- Opening Delimiter -
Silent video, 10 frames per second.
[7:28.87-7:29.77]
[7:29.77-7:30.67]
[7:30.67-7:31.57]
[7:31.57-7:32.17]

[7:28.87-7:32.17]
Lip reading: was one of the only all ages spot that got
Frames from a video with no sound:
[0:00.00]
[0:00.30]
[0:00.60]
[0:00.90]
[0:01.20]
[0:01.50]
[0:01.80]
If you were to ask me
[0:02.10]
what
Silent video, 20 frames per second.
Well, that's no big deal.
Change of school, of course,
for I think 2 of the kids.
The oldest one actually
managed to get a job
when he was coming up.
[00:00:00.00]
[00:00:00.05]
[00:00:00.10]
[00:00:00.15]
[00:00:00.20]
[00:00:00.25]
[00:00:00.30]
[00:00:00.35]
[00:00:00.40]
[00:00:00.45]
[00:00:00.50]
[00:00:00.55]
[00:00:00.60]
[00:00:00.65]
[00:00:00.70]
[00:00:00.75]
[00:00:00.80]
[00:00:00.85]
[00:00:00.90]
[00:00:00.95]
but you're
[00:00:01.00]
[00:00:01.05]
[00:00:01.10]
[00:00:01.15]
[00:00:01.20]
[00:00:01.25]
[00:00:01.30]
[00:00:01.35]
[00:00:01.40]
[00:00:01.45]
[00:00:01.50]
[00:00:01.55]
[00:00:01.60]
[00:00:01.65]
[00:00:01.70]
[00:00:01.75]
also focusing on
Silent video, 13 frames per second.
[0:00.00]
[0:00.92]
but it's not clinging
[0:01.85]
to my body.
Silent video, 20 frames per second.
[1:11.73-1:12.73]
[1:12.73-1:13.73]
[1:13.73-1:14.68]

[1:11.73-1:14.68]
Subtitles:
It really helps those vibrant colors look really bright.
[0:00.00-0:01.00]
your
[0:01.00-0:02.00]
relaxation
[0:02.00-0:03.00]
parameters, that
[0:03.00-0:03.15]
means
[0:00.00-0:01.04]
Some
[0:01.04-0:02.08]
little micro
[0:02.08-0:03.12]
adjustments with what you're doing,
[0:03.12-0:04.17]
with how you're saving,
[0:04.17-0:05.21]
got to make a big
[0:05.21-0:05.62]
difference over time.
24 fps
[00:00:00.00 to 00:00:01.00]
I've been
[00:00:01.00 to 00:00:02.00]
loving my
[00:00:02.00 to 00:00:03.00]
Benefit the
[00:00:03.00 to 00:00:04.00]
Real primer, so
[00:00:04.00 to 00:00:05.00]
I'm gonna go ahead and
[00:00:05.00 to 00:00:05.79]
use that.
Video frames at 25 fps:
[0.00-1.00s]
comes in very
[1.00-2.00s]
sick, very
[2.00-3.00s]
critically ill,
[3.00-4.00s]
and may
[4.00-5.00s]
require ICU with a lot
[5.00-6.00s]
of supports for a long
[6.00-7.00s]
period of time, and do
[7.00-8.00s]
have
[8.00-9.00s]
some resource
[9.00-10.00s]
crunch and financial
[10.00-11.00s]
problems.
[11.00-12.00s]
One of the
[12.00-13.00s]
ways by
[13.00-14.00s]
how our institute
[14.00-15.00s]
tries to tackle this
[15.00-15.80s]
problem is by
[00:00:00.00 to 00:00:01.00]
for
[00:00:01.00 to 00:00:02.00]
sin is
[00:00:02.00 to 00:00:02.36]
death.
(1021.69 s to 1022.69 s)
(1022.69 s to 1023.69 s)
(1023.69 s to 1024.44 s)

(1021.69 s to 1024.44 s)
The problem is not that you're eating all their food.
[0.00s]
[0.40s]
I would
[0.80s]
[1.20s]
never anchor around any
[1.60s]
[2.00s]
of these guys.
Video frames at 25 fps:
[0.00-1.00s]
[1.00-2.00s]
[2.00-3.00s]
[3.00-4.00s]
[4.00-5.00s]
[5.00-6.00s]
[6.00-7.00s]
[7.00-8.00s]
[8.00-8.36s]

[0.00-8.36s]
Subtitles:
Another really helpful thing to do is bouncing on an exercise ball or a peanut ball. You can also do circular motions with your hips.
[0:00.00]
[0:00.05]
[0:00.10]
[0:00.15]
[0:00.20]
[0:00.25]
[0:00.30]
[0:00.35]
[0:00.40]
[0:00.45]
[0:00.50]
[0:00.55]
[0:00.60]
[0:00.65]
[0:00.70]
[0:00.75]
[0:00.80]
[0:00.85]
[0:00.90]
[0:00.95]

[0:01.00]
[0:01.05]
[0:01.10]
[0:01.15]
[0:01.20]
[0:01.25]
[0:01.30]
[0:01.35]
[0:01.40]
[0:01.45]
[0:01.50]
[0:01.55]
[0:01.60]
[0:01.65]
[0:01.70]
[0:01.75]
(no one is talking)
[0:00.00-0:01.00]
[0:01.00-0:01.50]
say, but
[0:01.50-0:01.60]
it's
- Closing Delimiter -
Brief:
Every record is to be written out verbatim.

Finished task:
Silent video, 10 frames per second.
[7:28.87-7:29.77]
[7:29.77-7:30.67]
[7:30.67-7:31.57]
[7:31.57-7:32.17]

[7:28.87-7:32.17]
Lip reading: was one of the only all ages spot that got
Frames from a video with no sound:
[0:00.00]
[0:00.30]
[0:00.60]
[0:00.90]
[0:01.20]
[0:01.50]
[0:01.80]
If you were to ask me
[0:02.10]
what
Silent video, 20 frames per second.
Well, that's no big deal.
Change of school, of course,
for I think 2 of the kids.
The oldest one actually
managed to get a job
when he was coming up.
[00:00:00.00]
[00:00:00.05]
[00:00:00.10]
[00:00:00.15]
[00:00:00.20]
[00:00:00.25]
[00:00:00.30]
[00:00:00.35]
[00:00:00.40]
[00:00:00.45]
[00:00:00.50]
[00:00:00.55]
[00:00:00.60]
[00:00:00.65]
[00:00:00.70]
[00:00:00.75]
[00:00:00.80]
[00:00:00.85]
[00:00:00.90]
[00:00:00.95]
but you're
[00:00:01.00]
[00:00:01.05]
[00:00:01.10]
[00:00:01.15]
[00:00:01.20]
[00:00:01.25]
[00:00:01.30]
[00:00:01.35]
[00:00:01.40]
[00:00:01.45]
[00:00:01.50]
[00:00:01.55]
[00:00:01.60]
[00:00:01.65]
[00:00:01.70]
[00:00:01.75]
also focusing on
Silent video, 13 frames per second.
[0:00.00]
[0:00.92]
but it's not clinging
[0:01.85]
to my body.
Silent video, 20 frames per second.
[1:11.73-1:12.73]
[1:12.73-1:13.73]
[1:13.73-1:14.68]

[1:11.73-1:14.68]
Subtitles:
It really helps those vibrant colors look really bright.
[0:00.00-0:01.00]
your
[0:01.00-0:02.00]
relaxation
[0:02.00-0:03.00]
parameters, that
[0:03.00-0:03.15]
means
[0:00.00-0:01.04]
Some
[0:01.04-0:02.08]
little micro
[0:02.08-0:03.12]
adjustments with what you're doing,
[0:03.12-0:04.17]
with how you're saving,
[0:04.17-0:05.21]
got to make a big
[0:05.21-0:05.62]
difference over time.
24 fps
[00:00:00.00 to 00:00:01.00]
I've been
[00:00:01.00 to 00:00:02.00]
loving my
[00:00:02.00 to 00:00:03.00]
Benefit the
[00:00:03.00 to 00:00:04.00]
Real primer, so
[00:00:04.00 to 00:00:05.00]
I'm gonna go ahead and
[00:00:05.00 to 00:00:05.79]
use that.
Video frames at 25 fps:
[0.00-1.00s]
comes in very
[1.00-2.00s]
sick, very
[2.00-3.00s]
critically ill,
[3.00-4.00s]
and may
[4.00-5.00s]
require ICU with a lot
[5.00-6.00s]
of supports for a long
[6.00-7.00s]
period of time, and do
[7.00-8.00s]
have
[8.00-9.00s]
some resource
[9.00-10.00s]
crunch and financial
[10.00-11.00s]
problems.
[11.00-12.00s]
One of the
[12.00-13.00s]
ways by
[13.00-14.00s]
how our institute
[14.00-15.00s]
tries to tackle this
[15.00-15.80s]
problem is by
[00:00:00.00 to 00:00:01.00]
for
[00:00:01.00 to 00:00:02.00]
sin is
[00:00:02.00 to 00:00:02.36]
death.
(1021.69 s to 1022.69 s)
(1022.69 s to 1023.69 s)
(1023.69 s to 1024.44 s)

(1021.69 s to 1024.44 s)
The problem is not that you're eating all their food.
[0.00s]
[0.40s]
I would
[0.80s]
[1.20s]
never anchor around any
[1.60s]
[2.00s]
of these guys.
Video frames at 25 fps:
[0.00-1.00s]
[1.00-2.00s]
[2.00-3.00s]
[3.00-4.00s]
[4.00-5.00s]
[5.00-6.00s]
[6.00-7.00s]
[7.00-8.00s]
[8.00-8.36s]

[0.00-8.36s]
Subtitles:
Another really helpful thing to do is bouncing on an exercise ball or a peanut ball. You can also do circular motions with your hips.
[0:00.00]
[0:00.05]
[0:00.10]
[0:00.15]
[0:00.20]
[0:00.25]
[0:00.30]
[0:00.35]
[0:00.40]
[0:00.45]
[0:00.50]
[0:00.55]
[0:00.60]
[0:00.65]
[0:00.70]
[0:00.75]
[0:00.80]
[0:00.85]
[0:00.90]
[0:00.95]

[0:01.00]
[0:01.05]
[0:01.10]
[0:01.15]
[0:01.20]
[0:01.25]
[0:01.30]
[0:01.35]
[0:01.40]
[0:01.45]
[0:01.50]
[0:01.55]
[0:01.60]
[0:01.65]
[0:01.70]
[0:01.75]
(no one is talking)
[0:00.00-0:01.00]
[0:01.00-0:01.50]
say, but
[0:01.50-0:01.60]
it's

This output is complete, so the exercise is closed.